For local visitors, the business also maintains a public map listing that can be used as a reference point for directions and business lookup.
The practice emphasizes trauma-informed, affirming care and offers support both for Calgary residents and for clients seeking online counselling elsewhere in Alberta.
If you are searching for a Calgary counsellor with a focus on anxiety and trauma therapy, Resilience Counselling & Consulting offers both a downtown location and online access across the province.
Popular Questions About Resilience Counselling & Consulting
What does Resilience Counselling & Consulting help with?
The practice focuses on therapy for anxiety, trauma, stress, emotional overwhelm, self-doubt, and difficult relationship patterns, with a particular emphasis on supporting women.
Does Resilience Counselling & Consulting offer in-person therapy in Calgary?
Yes. The website says in-person sessions are available in Calgary, along with online therapy across Alberta.
What therapy methods are offered?
The site highlights EMDR therapy, Accelerated Resolution Therapy (ART), parts work, Observed and Experiential Integration (OEI), and therapy intensives.
Who is the practice designed for?
The website is especially oriented toward women dealing with anxiety, trauma, burnout, perfectionism, people-pleasing, and high levels of stress, while also noting that clients of all gender identities are welcome if they connect with the approach.
Where is Resilience Counselling & Consulting located?
The official site lists the office at The Altius Centre, Suite 2500, 500 4 Ave SW, Calgary, AB T2P 2V6.
Does the practice serve clients outside Calgary?
Yes. The site says online counselling is available across Alberta.
How do I contact Resilience Counselling & Consulting?
You can call 403-826-2685, email [email protected], and visit https://www.resilience-now.com/.
Landmarks Near Calgary, AB
Downtown Calgary – The practice describes itself as being located in downtown Calgary, making this the clearest general landmark for local orientation.Eau Claire – The Calgary location page specifically mentions convenient access near Eau Claire, which makes it a practical local reference point for visitors.
4 Avenue SW – The office address is on 4 Avenue SW, giving clients a simple and accurate street-level landmark when navigating downtown.
The Altius Centre – The building itself is the most precise location reference for in-person appointments in Calgary.
Calgary core business district – The website speaks to professionals and downtown accessibility, so the central business district is a useful practical reference for local visitors.
Southwest Calgary – The site references Southwest Calgary among nearby areas, making it a reasonable local service-area landmark.

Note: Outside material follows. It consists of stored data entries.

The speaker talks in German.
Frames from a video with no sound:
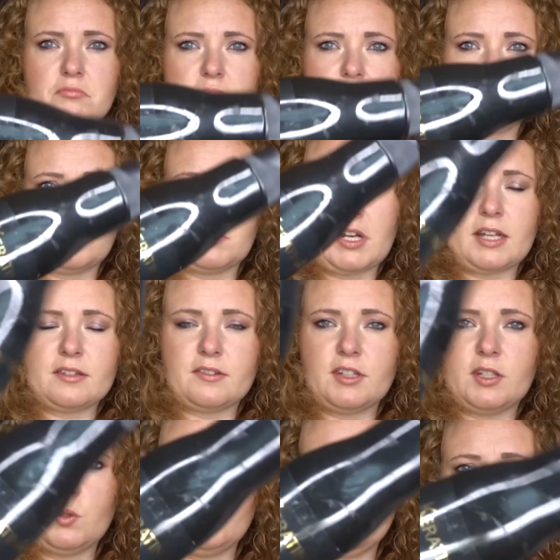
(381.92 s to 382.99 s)
wie so eine Art
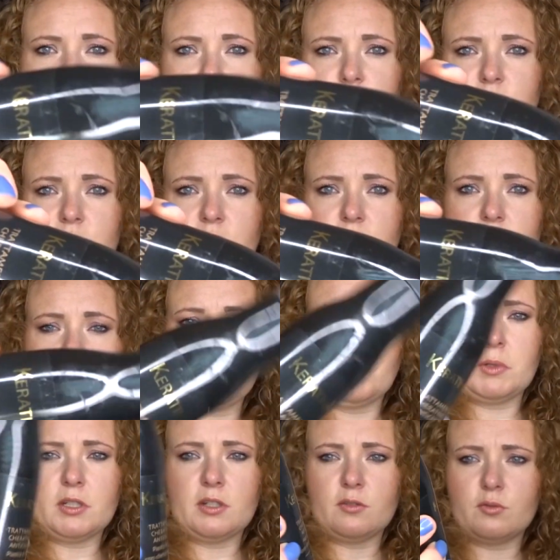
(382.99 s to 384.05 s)
Serum fühlt sich das an, wenn
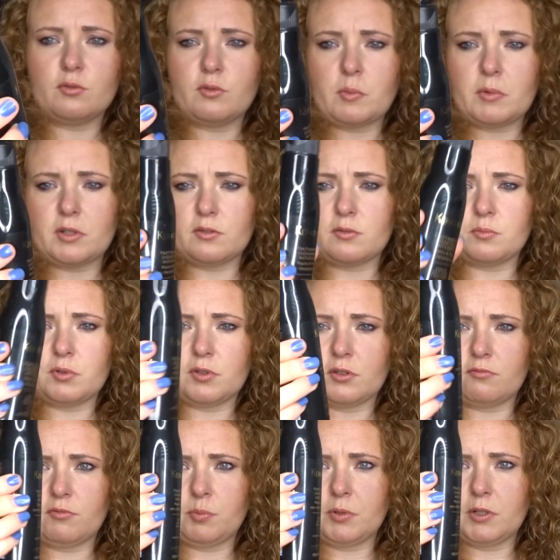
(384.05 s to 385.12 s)
man da so, wenn man das so ein
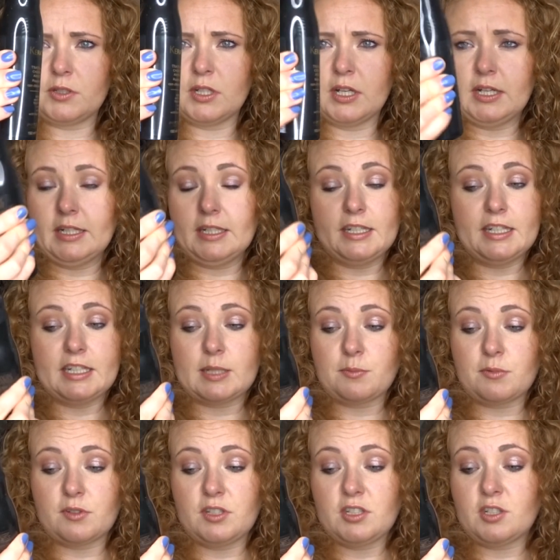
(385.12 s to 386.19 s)
bisschen wippelt. Ich habe
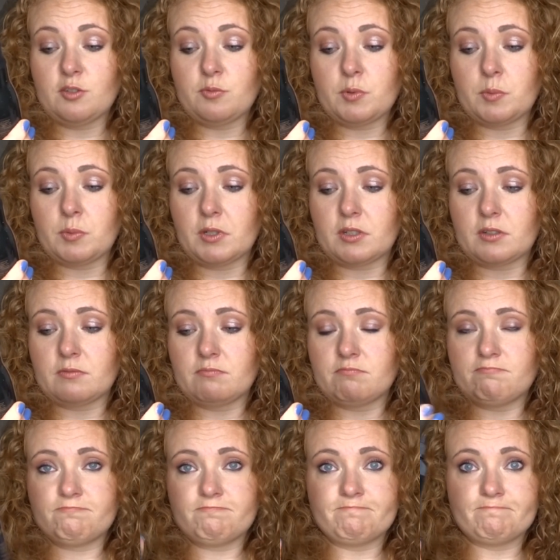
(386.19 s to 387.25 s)
es noch nicht ausprobiert.
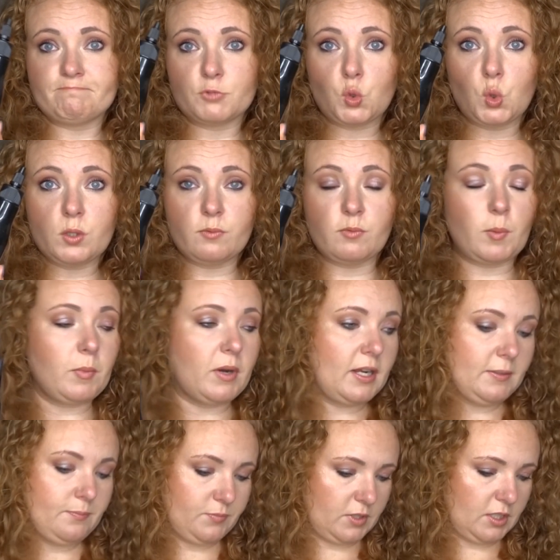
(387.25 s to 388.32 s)
Gucken wir
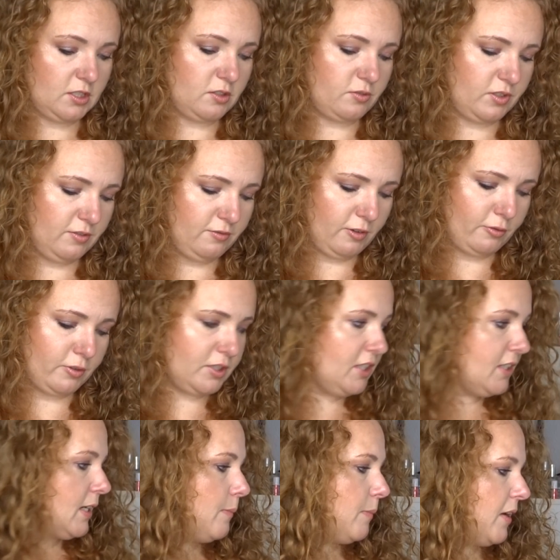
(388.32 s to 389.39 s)
mal. hatte ich auf jeden Fall von
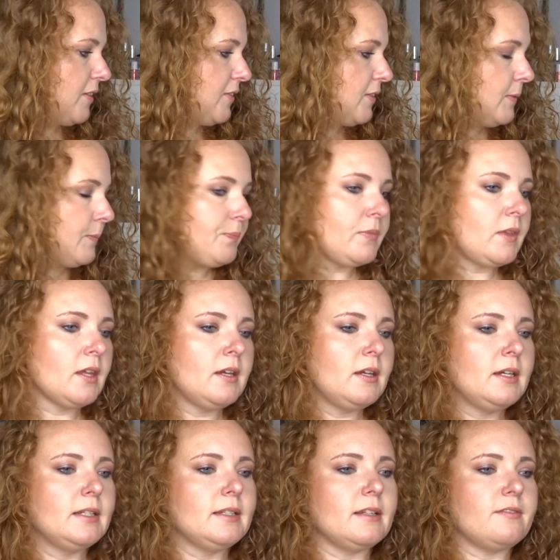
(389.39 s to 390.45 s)
TK Maxx.
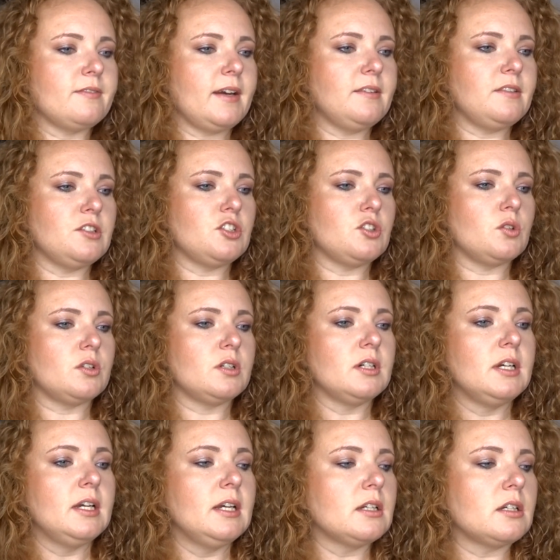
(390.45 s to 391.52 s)
Das weiß ich noch.
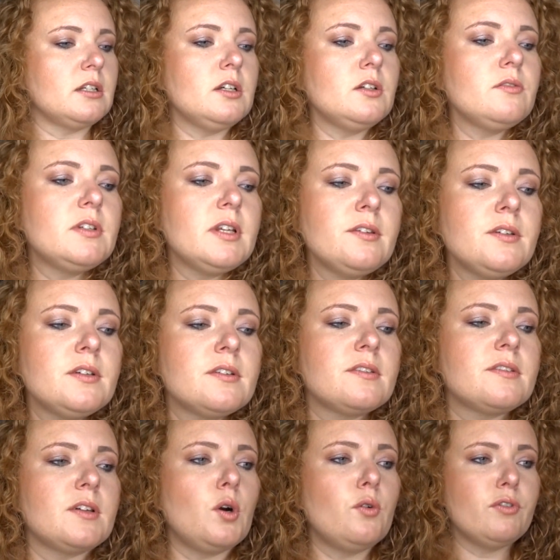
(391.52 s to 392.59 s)
Genauso wie das hier, das
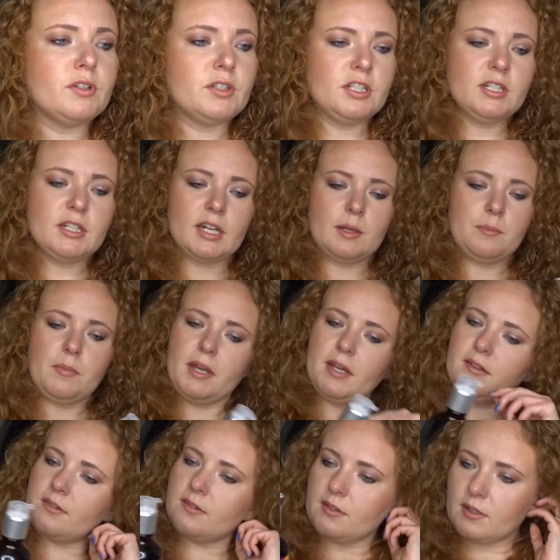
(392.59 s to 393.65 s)
ist auch von TK
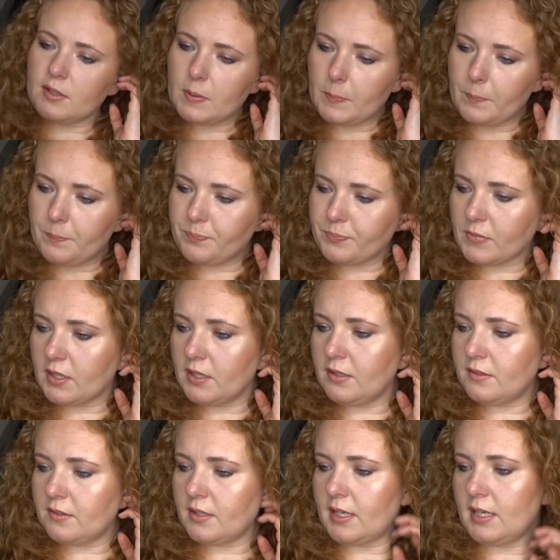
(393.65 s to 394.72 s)
Maxx. Ähm,
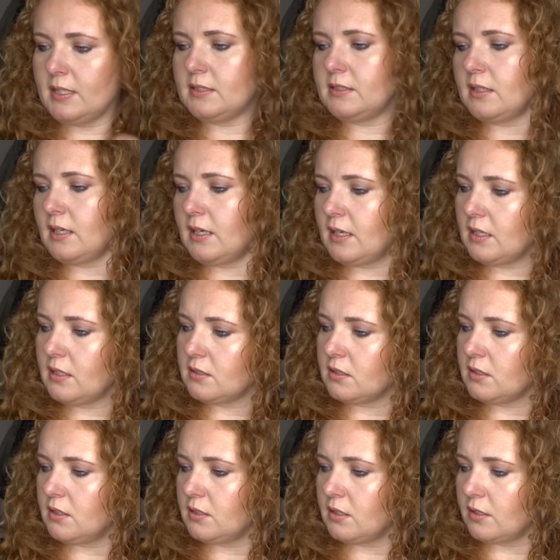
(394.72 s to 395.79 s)
ist halt
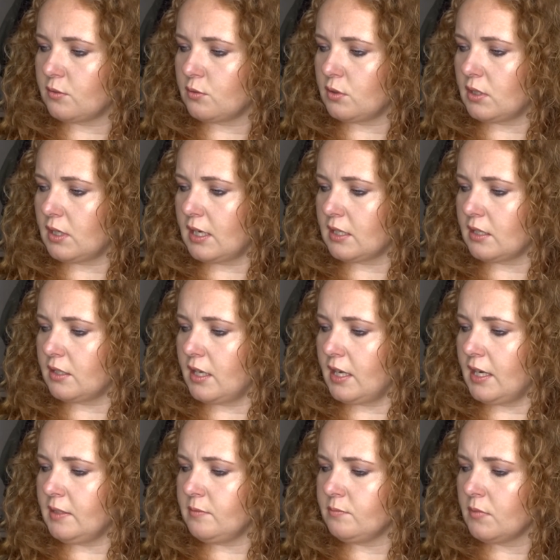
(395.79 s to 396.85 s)
Argan, also Argan
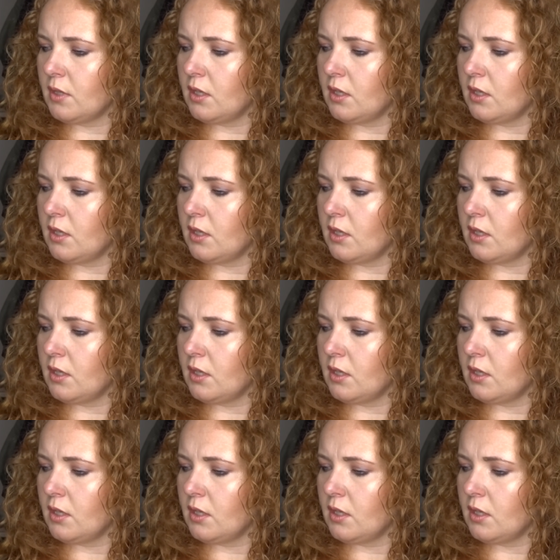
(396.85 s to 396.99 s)
Hair.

Airdrie – The practice notes surrounding areas and online service reach, and Airdrie is mentioned as a nearby served city on the practice’s public profile footprint.
Cochrane – Cochrane is another nearby area associated with the practice’s regional reach and can help frame service accessibility beyond central Calgary.
If you are looking for anxiety or trauma therapy in Calgary, Resilience Counselling & Consulting offers a downtown Calgary location along with online counselling across Alberta.